## Directions for this task
Below are records to reproduce in full; copy them exactly but keep the pictures out.
Start of Data for the task
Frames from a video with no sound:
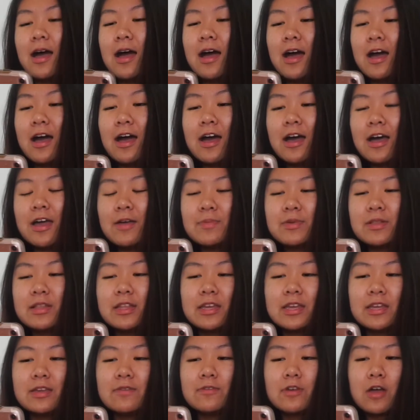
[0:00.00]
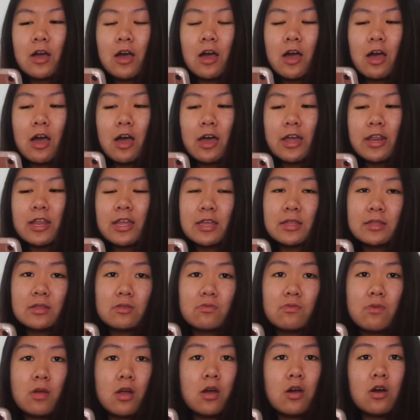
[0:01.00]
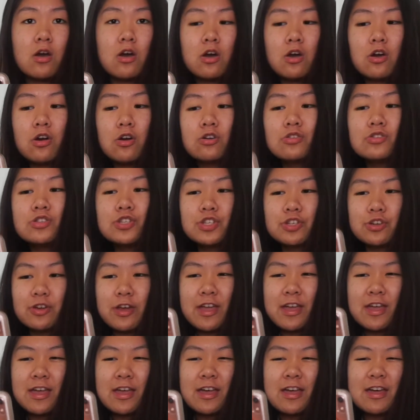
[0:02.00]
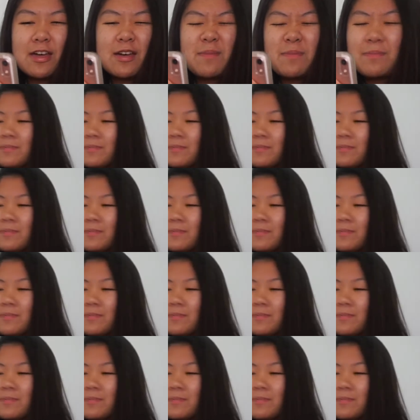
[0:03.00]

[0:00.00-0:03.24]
I believe God is a road trip.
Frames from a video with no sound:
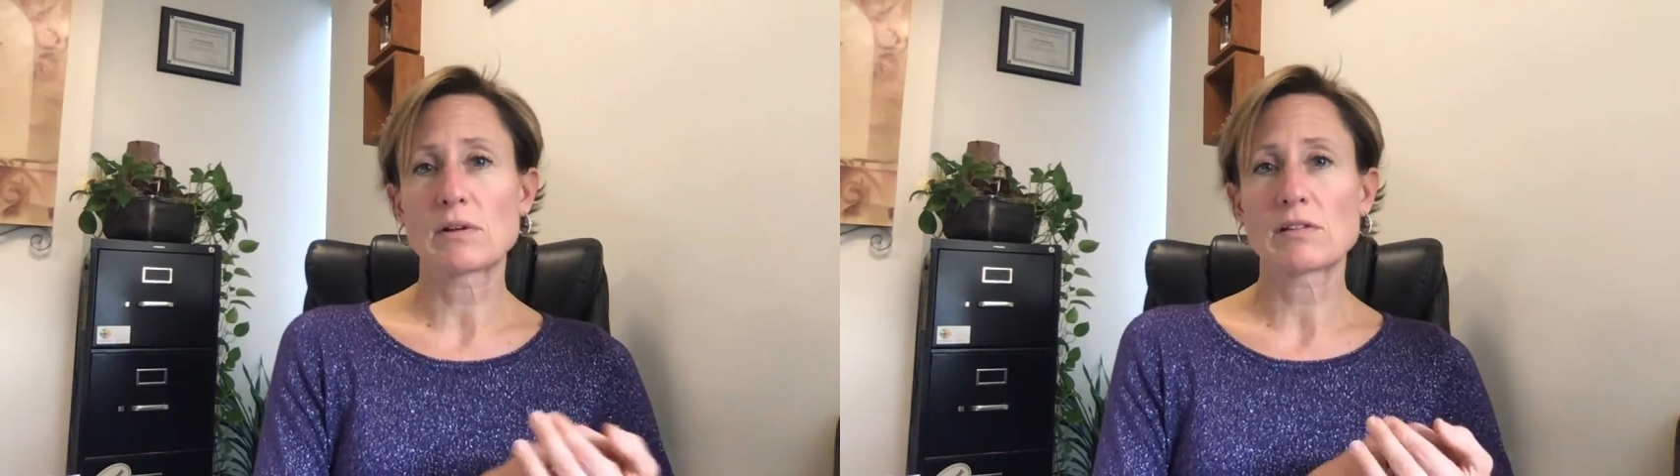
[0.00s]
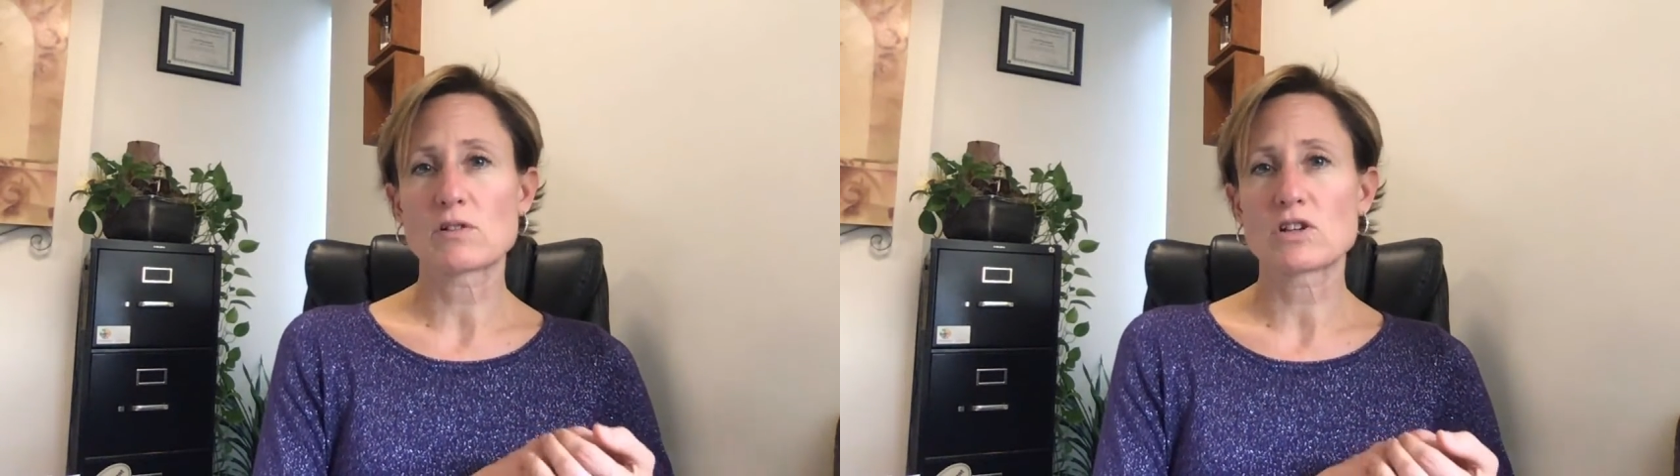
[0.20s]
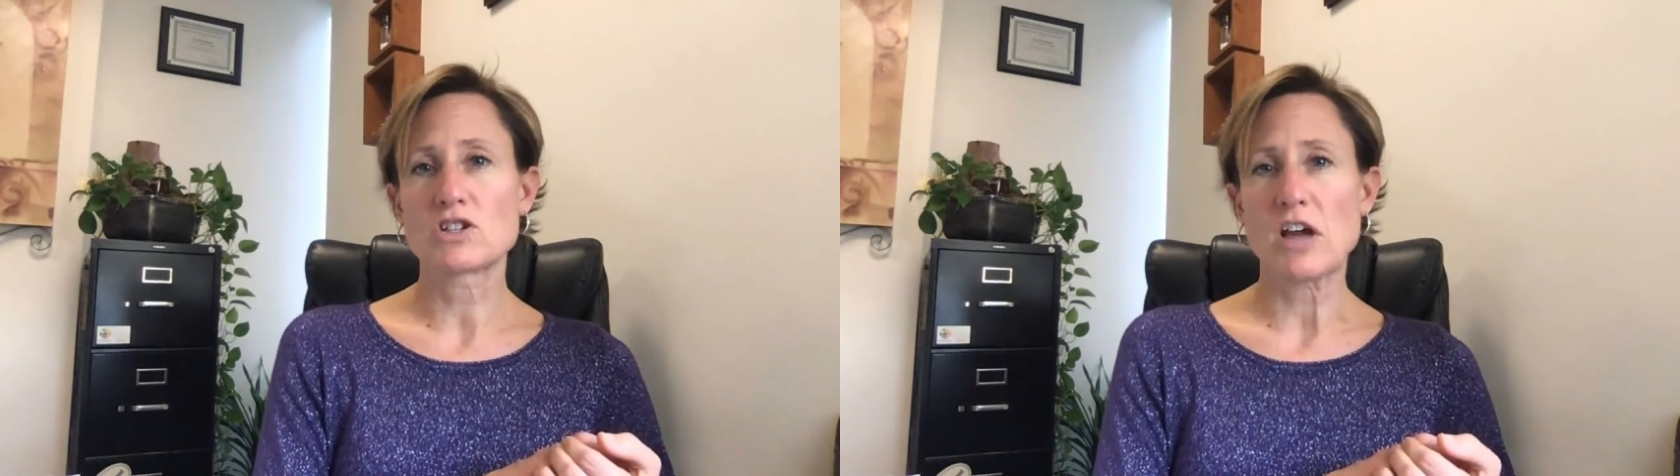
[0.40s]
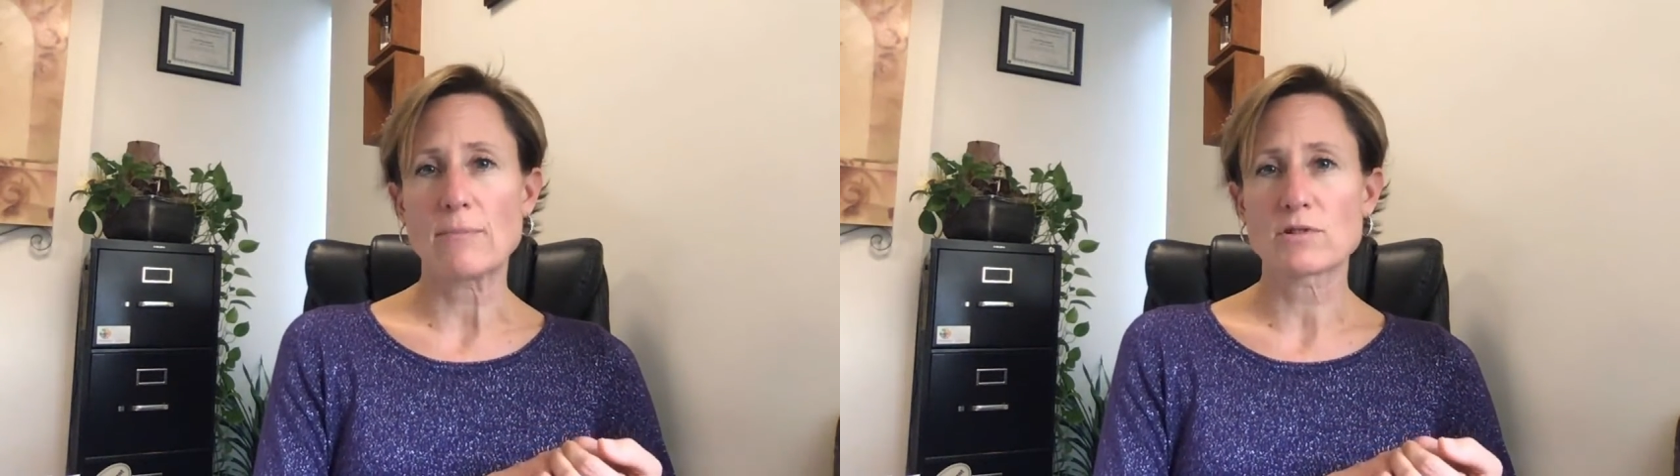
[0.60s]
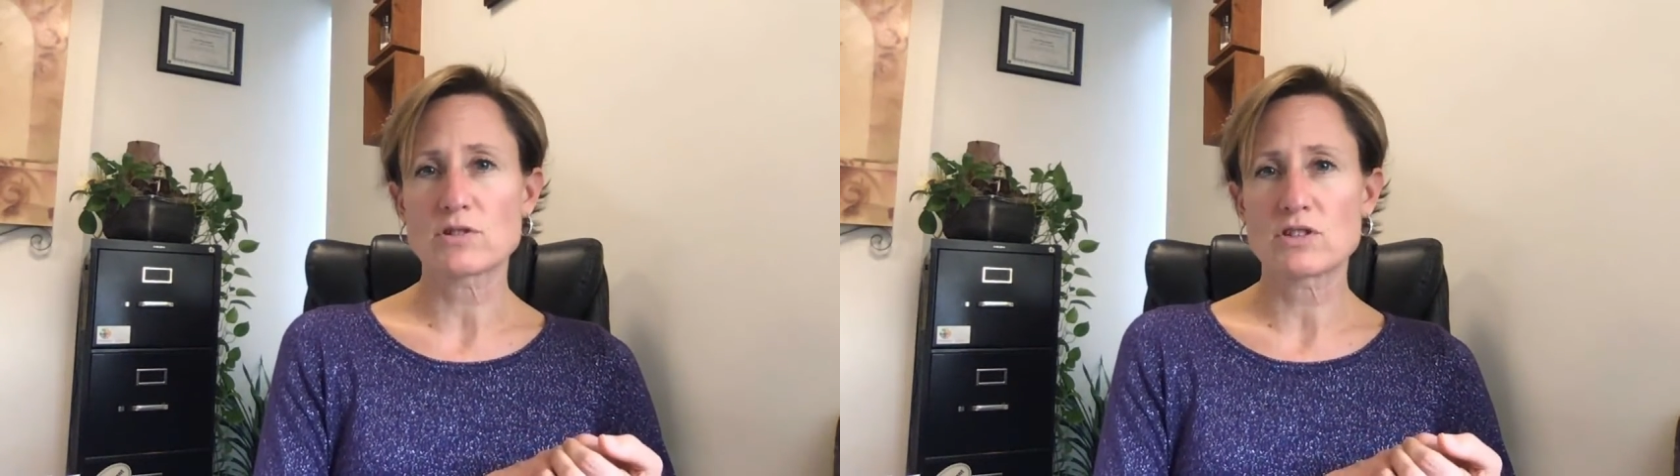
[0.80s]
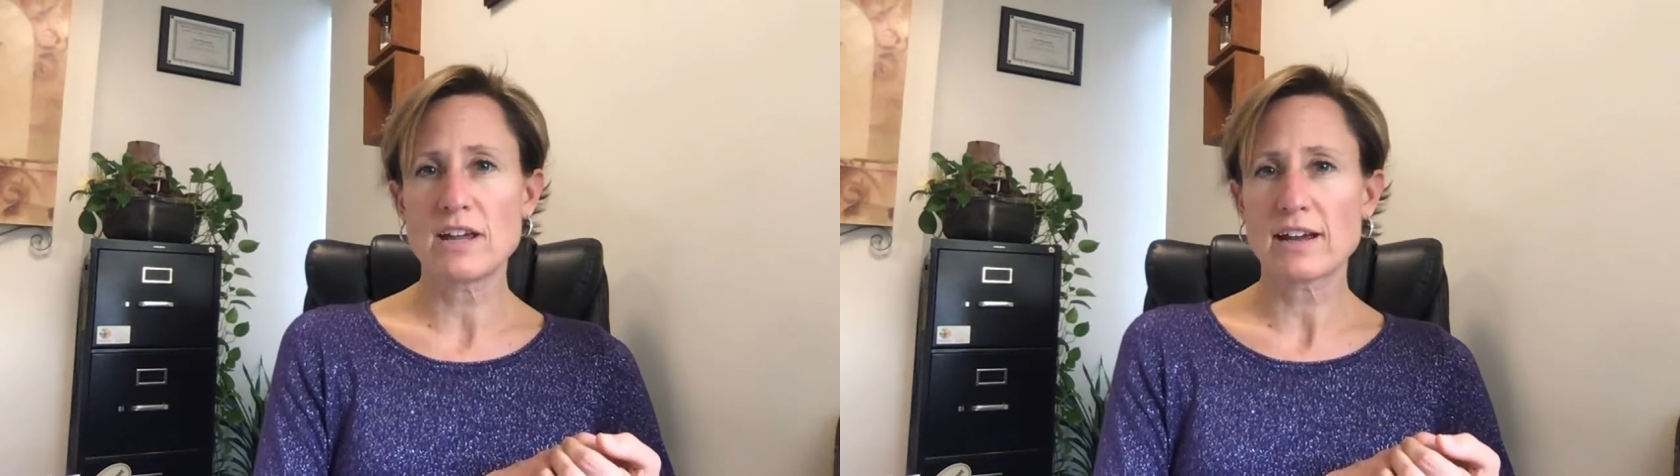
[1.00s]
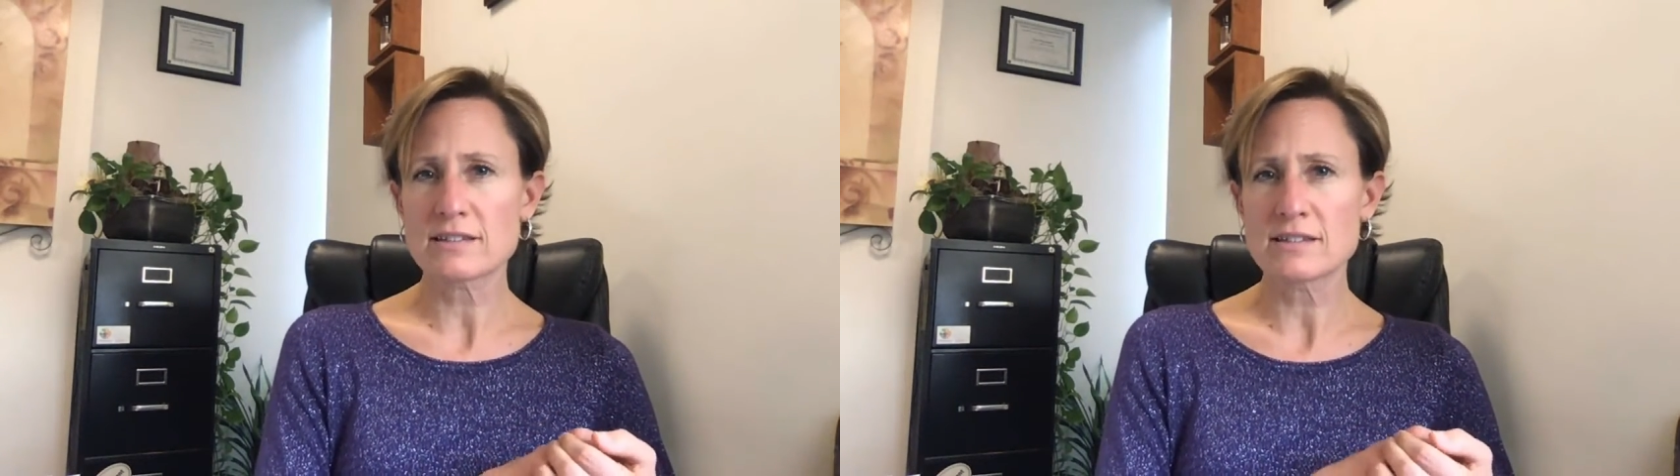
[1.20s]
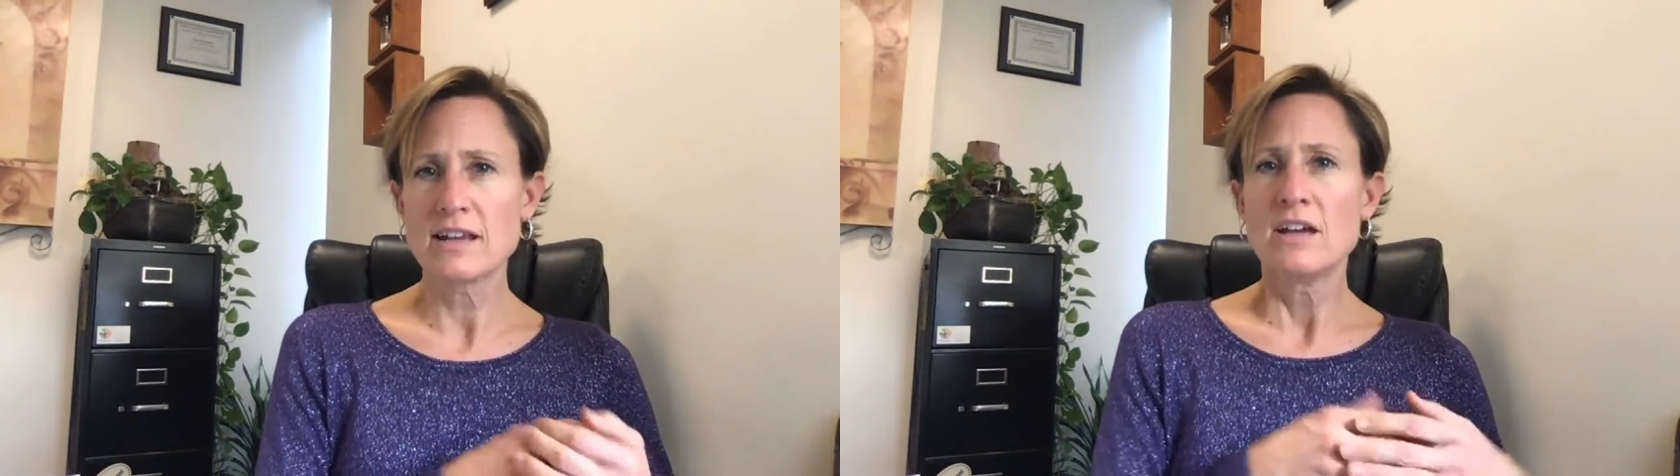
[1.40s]
we learned in Chapter
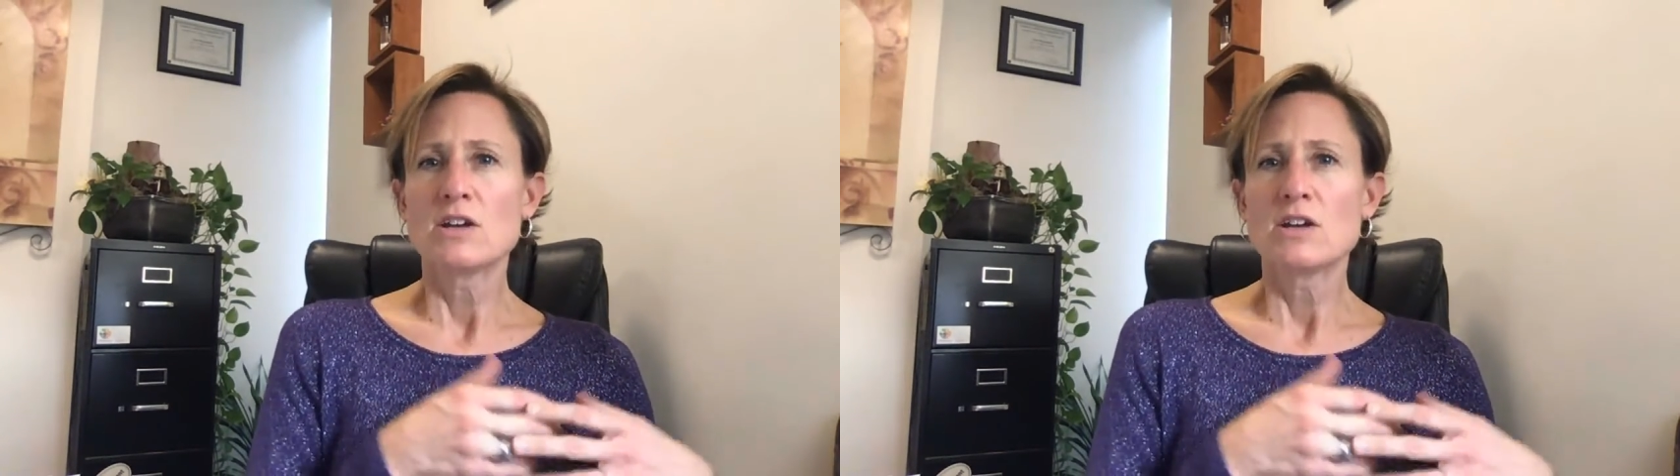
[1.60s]
6.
End of Data for the task
## Output below
Frames from a video with no sound:
[0:00.00]
[0:01.00]
[0:02.00]
[0:03.00]

[0:00.00-0:03.24]
I believe God is a road trip.
Frames from a video with no sound:
[0.00s]
[0.20s]
[0.40s]
[0.60s]
[0.80s]
[1.00s]
[1.20s]
[1.40s]
we learned in Chapter
[1.60s]
6.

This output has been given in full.